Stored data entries

-- Opening Marker --

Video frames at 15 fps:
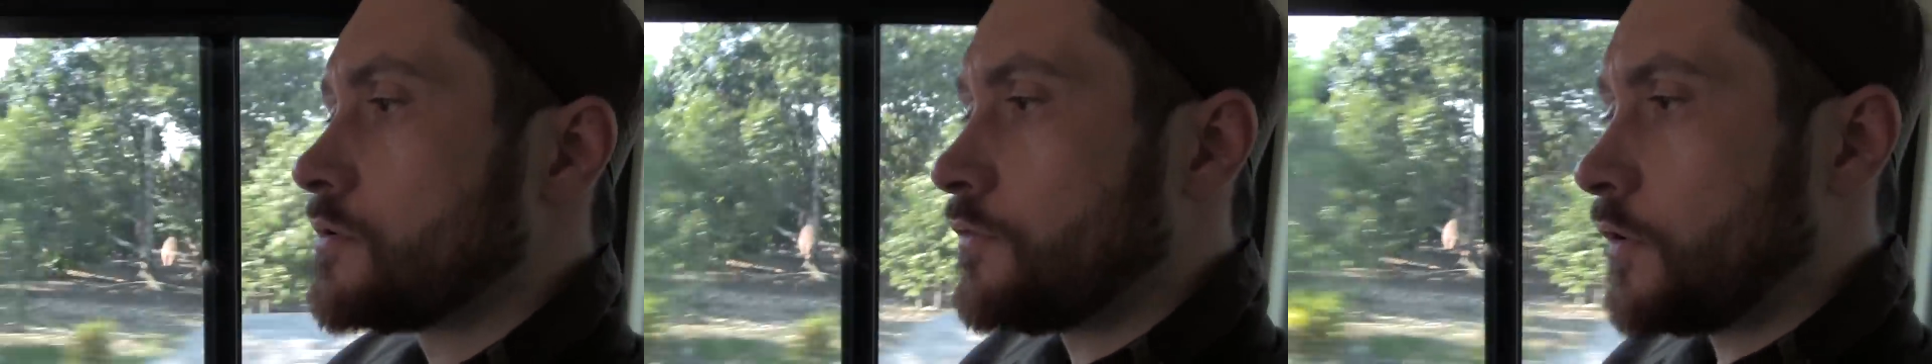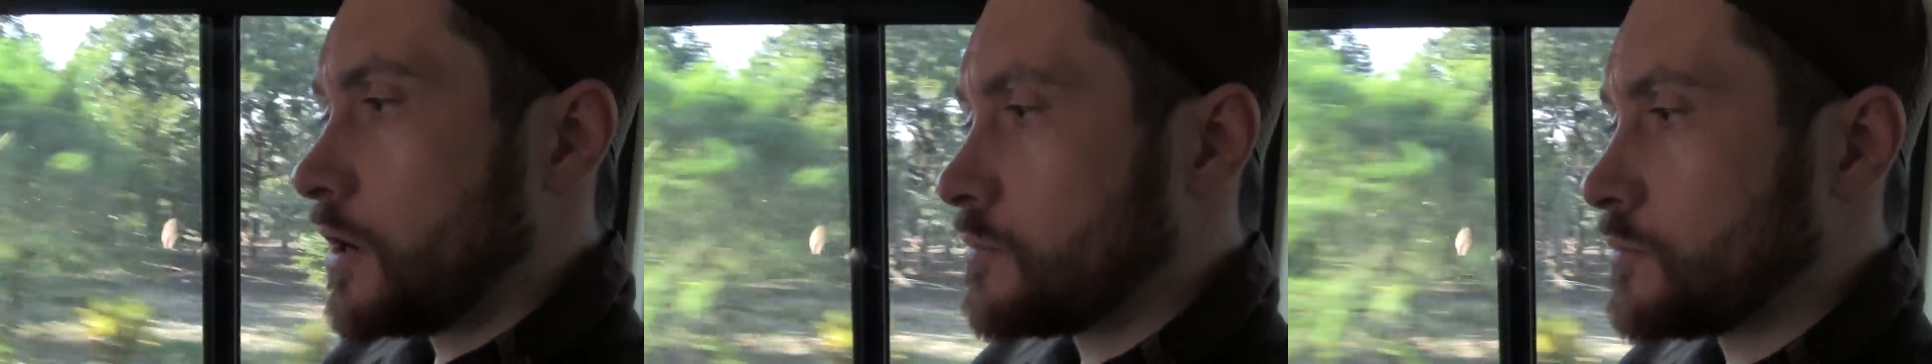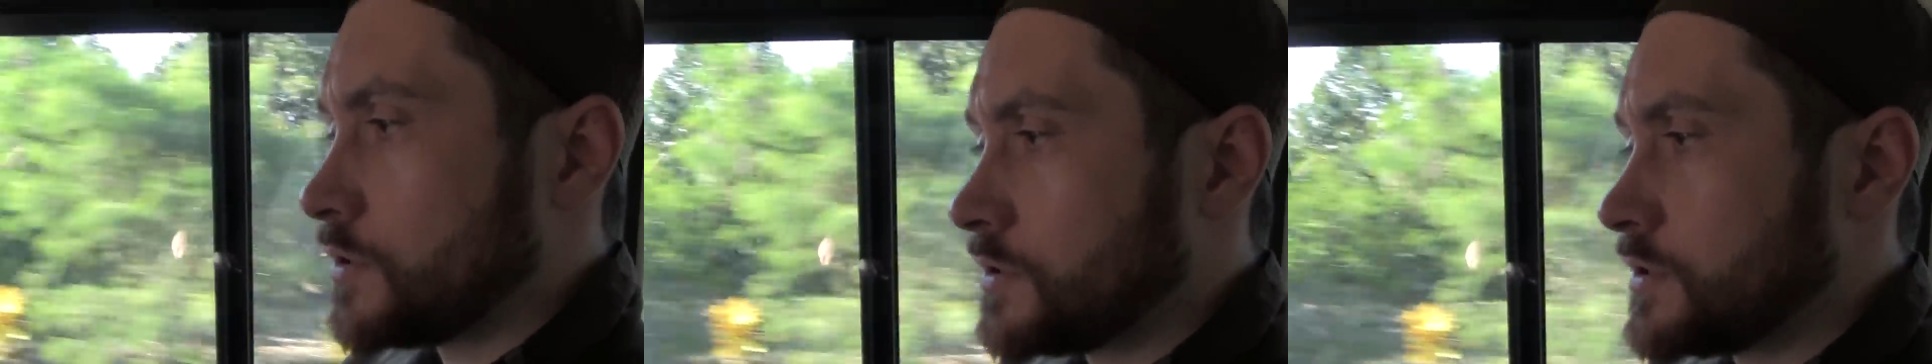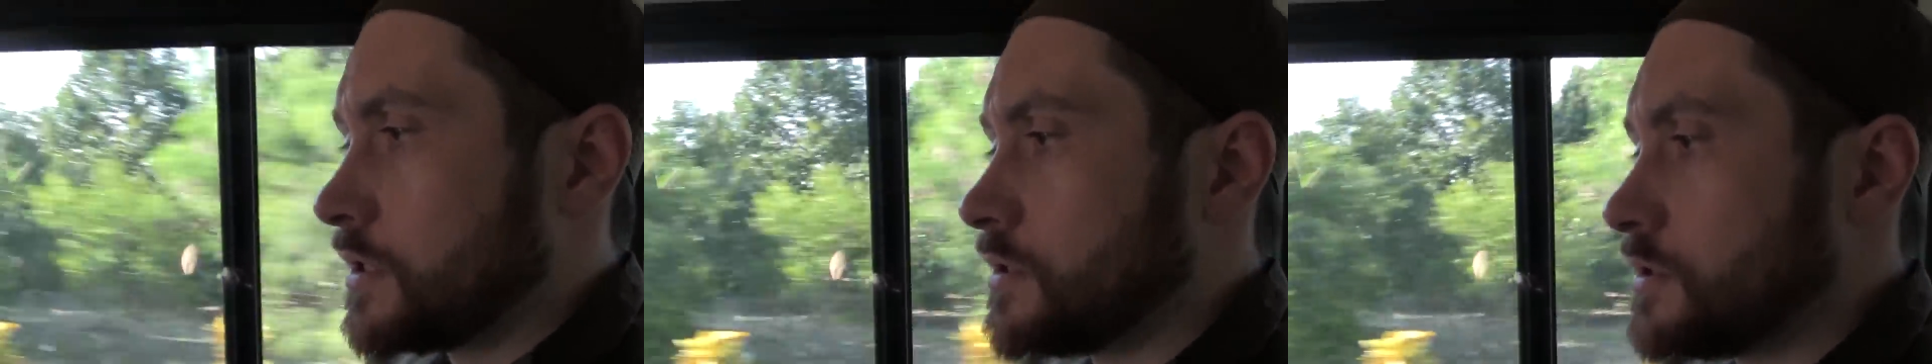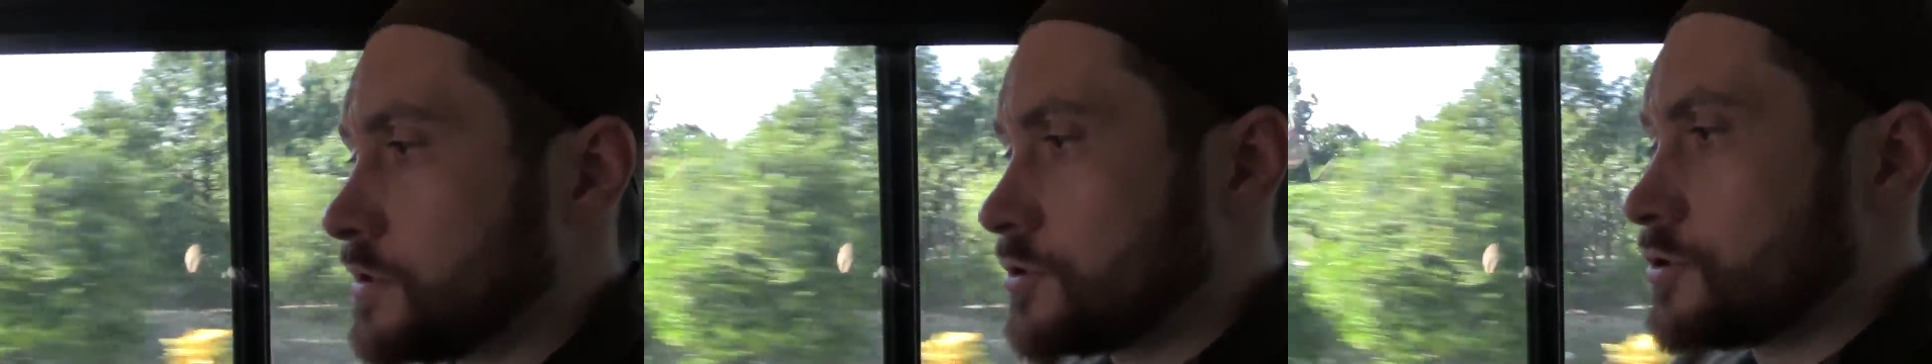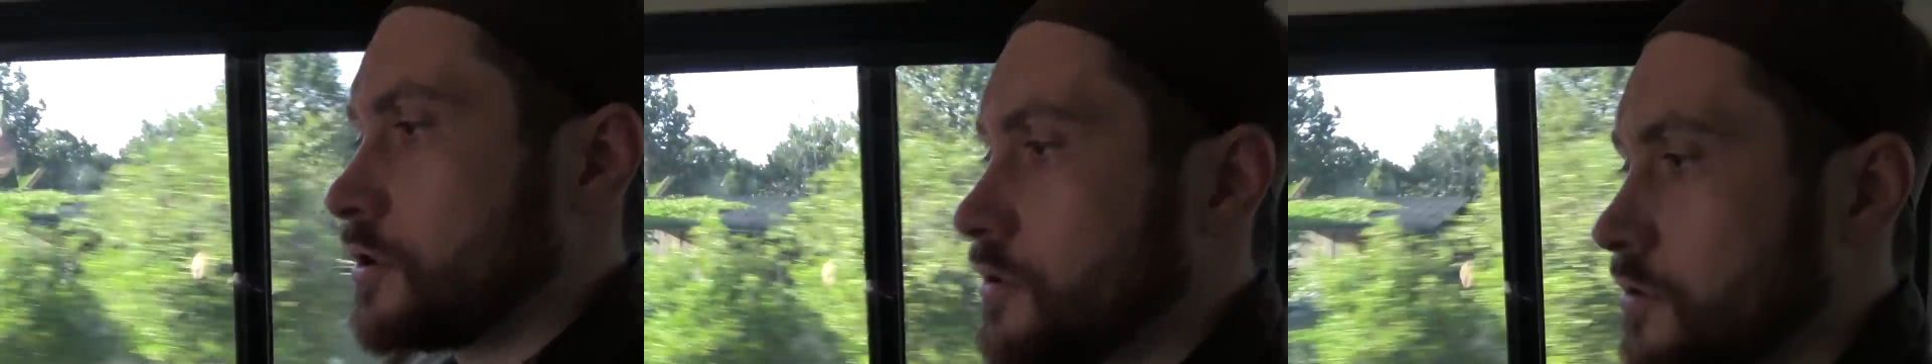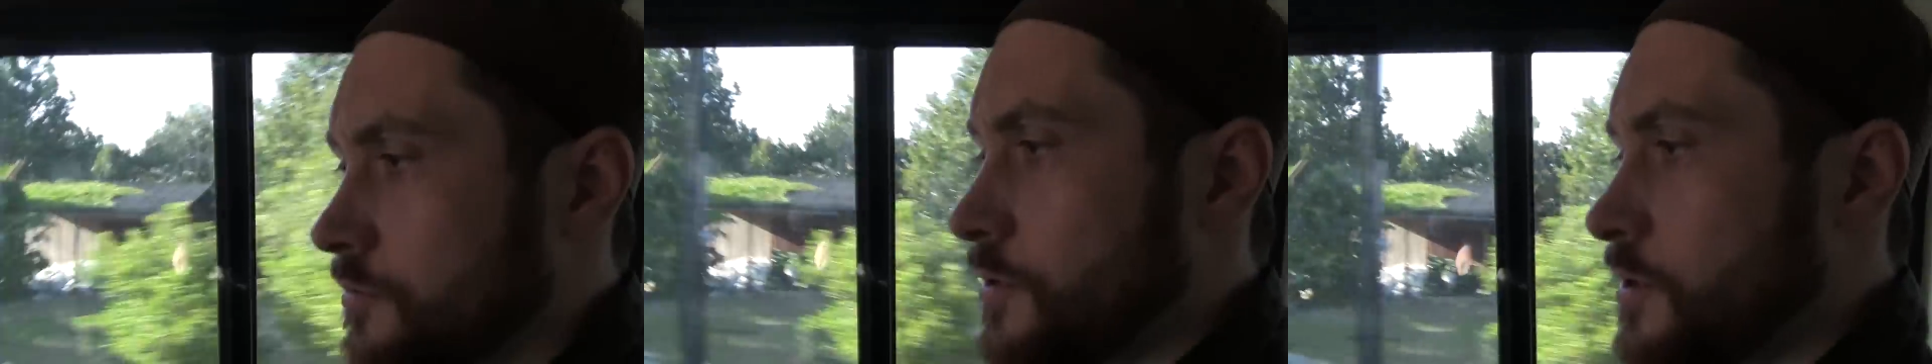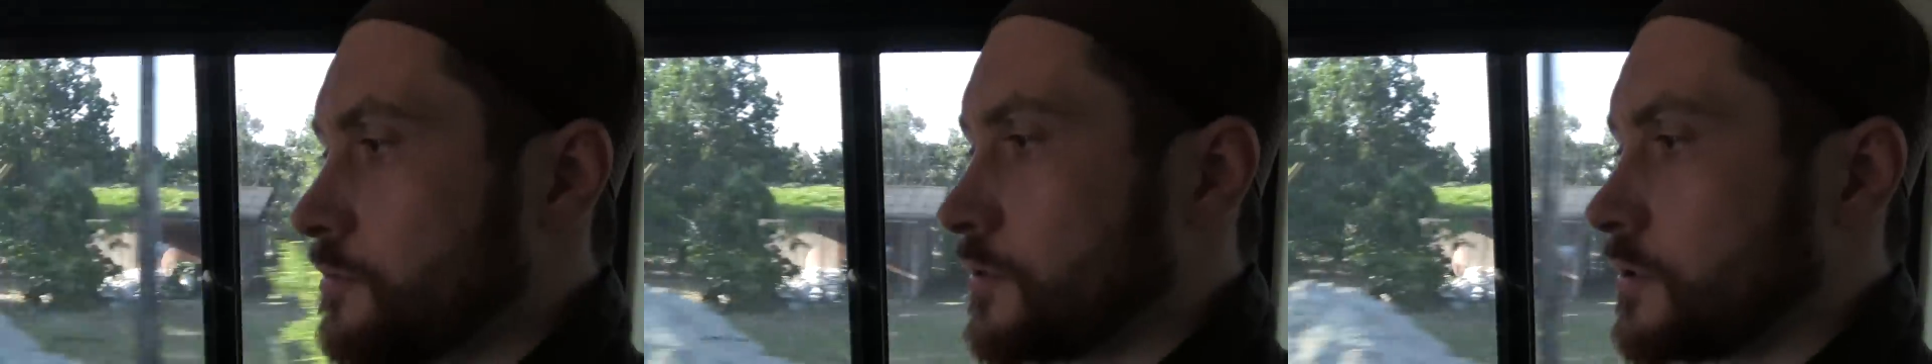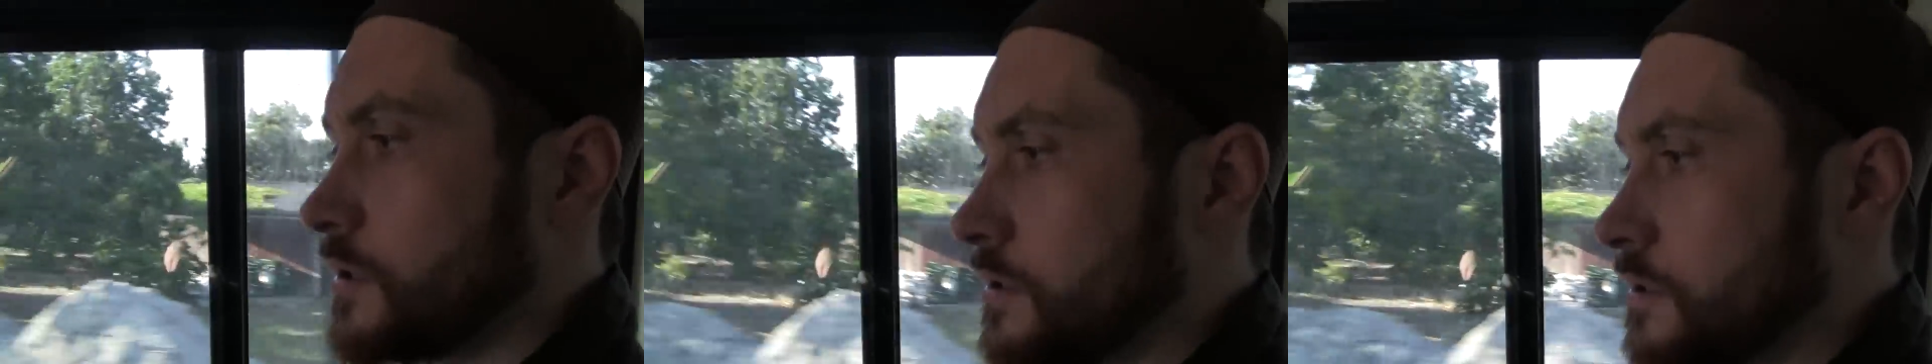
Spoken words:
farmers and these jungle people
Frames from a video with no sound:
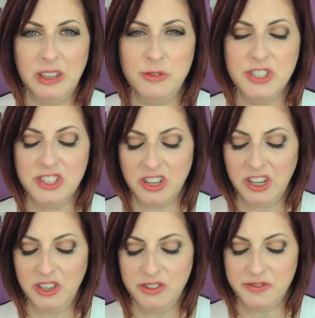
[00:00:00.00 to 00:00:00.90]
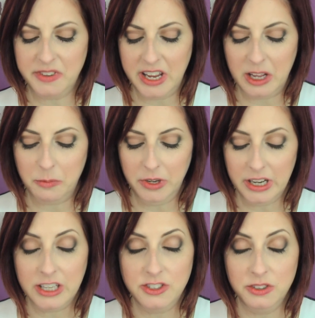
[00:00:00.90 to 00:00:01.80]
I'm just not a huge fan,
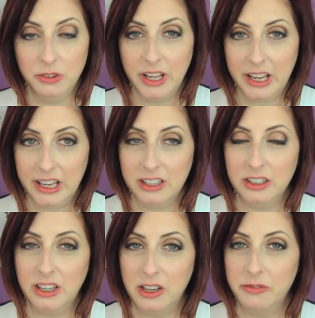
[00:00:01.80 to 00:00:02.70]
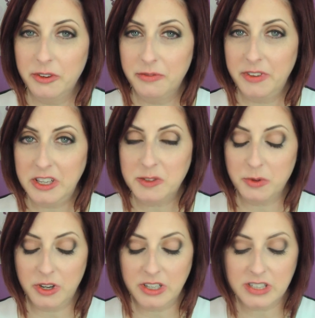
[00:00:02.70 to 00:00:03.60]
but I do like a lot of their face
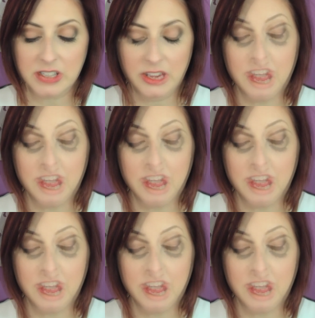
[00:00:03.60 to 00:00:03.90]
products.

-- Closing Marker --

-- Directions --
Leave out the pictures, and give all the records again exactly.

-- Output --
Video frames at 15 fps:
Spoken words:
farmers and these jungle people
Frames from a video with no sound:
[00:00:00.00 to 00:00:00.90]
[00:00:00.90 to 00:00:01.80]
I'm just not a huge fan,
[00:00:01.80 to 00:00:02.70]
[00:00:02.70 to 00:00:03.60]
but I do like a lot of their face
[00:00:03.60 to 00:00:03.90]
products.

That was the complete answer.